CityGrows incorporated in 2015 and sells software to local governments via which they can digitize and automate permitting and licensing workflows. The technology also processes online payments and features what the company calls a “smart dashboard.”
Terms were not disclosed.
CityGrows “not only built a powerful permitting and licensing solution, but their underlying platform is actually use-case agnostic and enables governments to modernize any paper or PDF form and workflow,” said Chris Bullock, CEO and co-founder of ClearGov, in a statement. “Furthermore, the hallmarks of their platform — ease-of-use, quick implementation, and affordability — align perfectly with ClearGov’s solutions.”
Early in 2022, ClearGov said it had raised $20 million in a funding round led by private equity firm Frontier Growth.
The company now serves more than 600 public-sector customers in 48 states.

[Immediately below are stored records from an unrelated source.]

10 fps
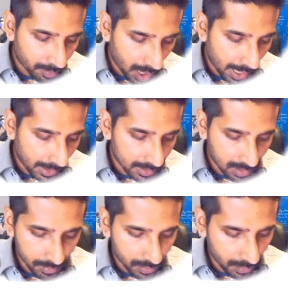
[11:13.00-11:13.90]
buying
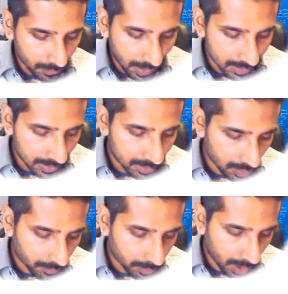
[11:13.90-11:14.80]
some sort of fancy
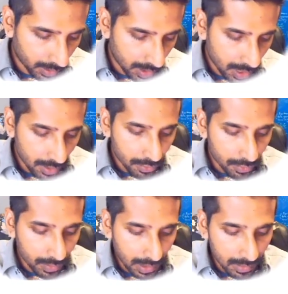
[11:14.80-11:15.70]
software, you
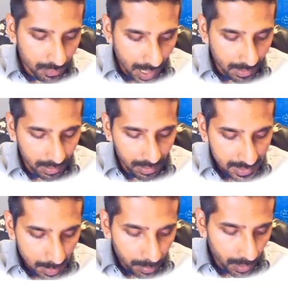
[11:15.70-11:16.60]
can rent
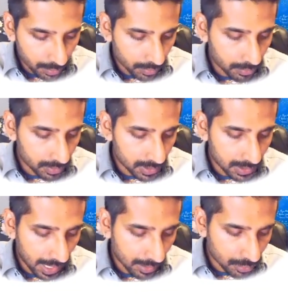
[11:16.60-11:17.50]
simpler tools
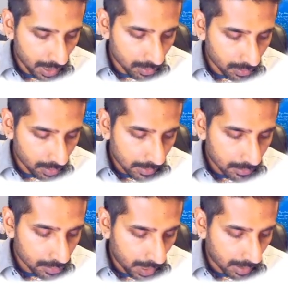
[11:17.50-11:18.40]
like Trello to
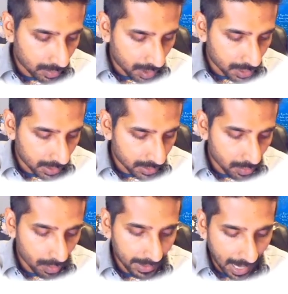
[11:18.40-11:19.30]
track projects
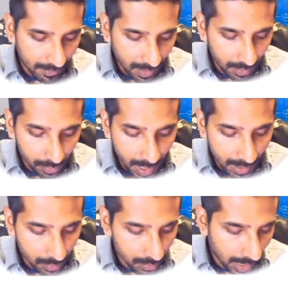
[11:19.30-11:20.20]
or Canva to make
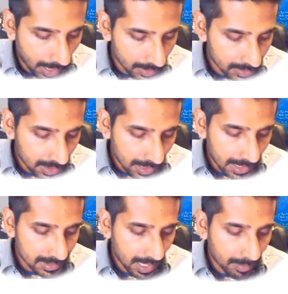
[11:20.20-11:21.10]
cool ads.
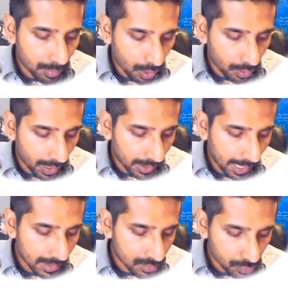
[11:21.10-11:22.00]
It's like borrowing a
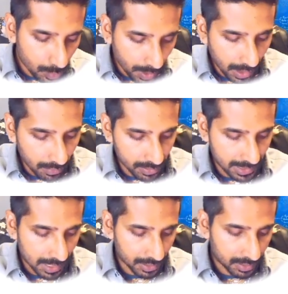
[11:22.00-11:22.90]
superhero's
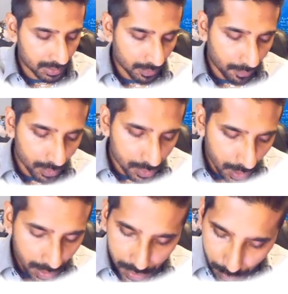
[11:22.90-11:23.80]
gadgets for
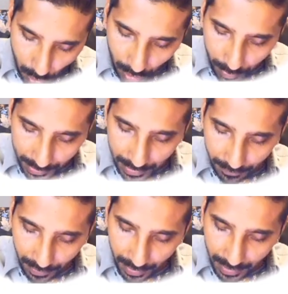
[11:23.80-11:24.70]
a small monthly
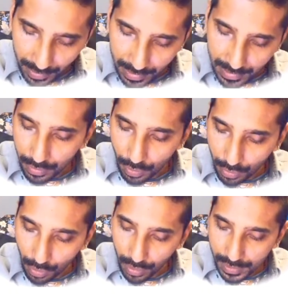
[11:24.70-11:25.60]
fee. Your
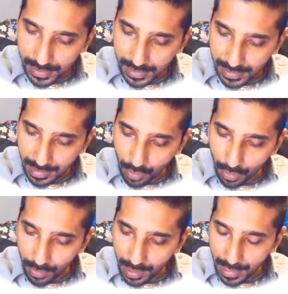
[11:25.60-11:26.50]
costs stay
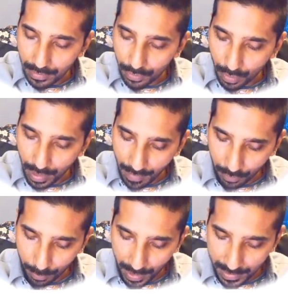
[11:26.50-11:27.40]
low and you don't have to
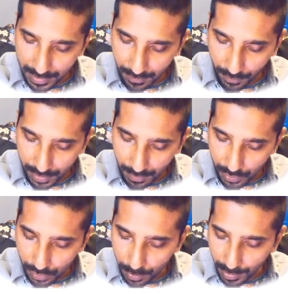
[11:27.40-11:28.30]
pay for some
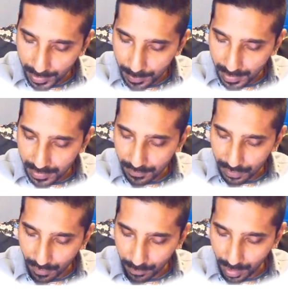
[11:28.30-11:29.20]
super expensive
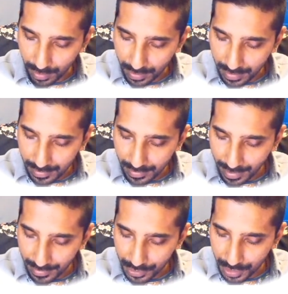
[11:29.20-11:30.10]
software
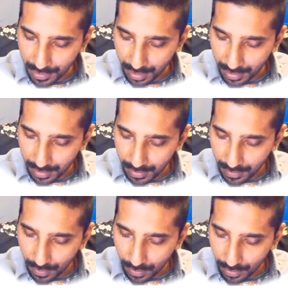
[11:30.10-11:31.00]
like Jira
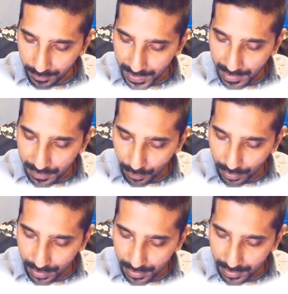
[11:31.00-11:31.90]
or
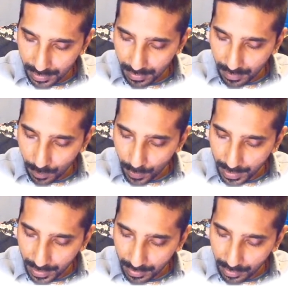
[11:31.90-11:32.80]
Salesforce. We
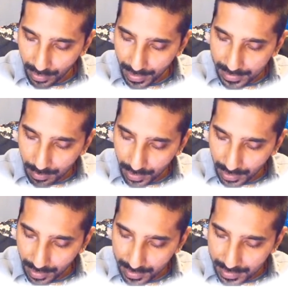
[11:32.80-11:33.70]
can create something
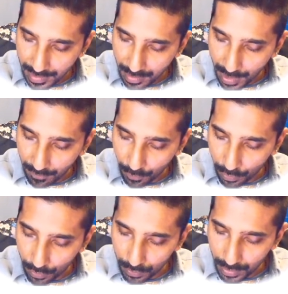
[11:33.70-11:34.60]
that's tailor-made for you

That new investment came after the company launched its Capital Budgeting cloud-based software. It is designed to help local governments keep track of capital project proposals — a need that is likely to increase for many governments as new federal infrastructure dollars work their way to local agencies.
“Local government is clearly in the midst of a transformational shift to modern, cloud-based solutions to help them operate more efficiently,” said Bryan Burdick, president and co-founder of ClearGov, in the statement.
As for CityGrows, its technology has been on display lately in the Los Angeles region as officials there sought to permit open-air dining for restaurants during the pandemic — and do so quickly.
“With ClearGov, we truly feel like we’ve found kindred spirits,” said Stephen Corwin, CTO and co-founder of CityGrows, in the statement. “Like CityGrows, the ClearGov team clearly believes in creating best-of-breed, elegant, intuitive, modern software that solves targeted challenges for local governments.”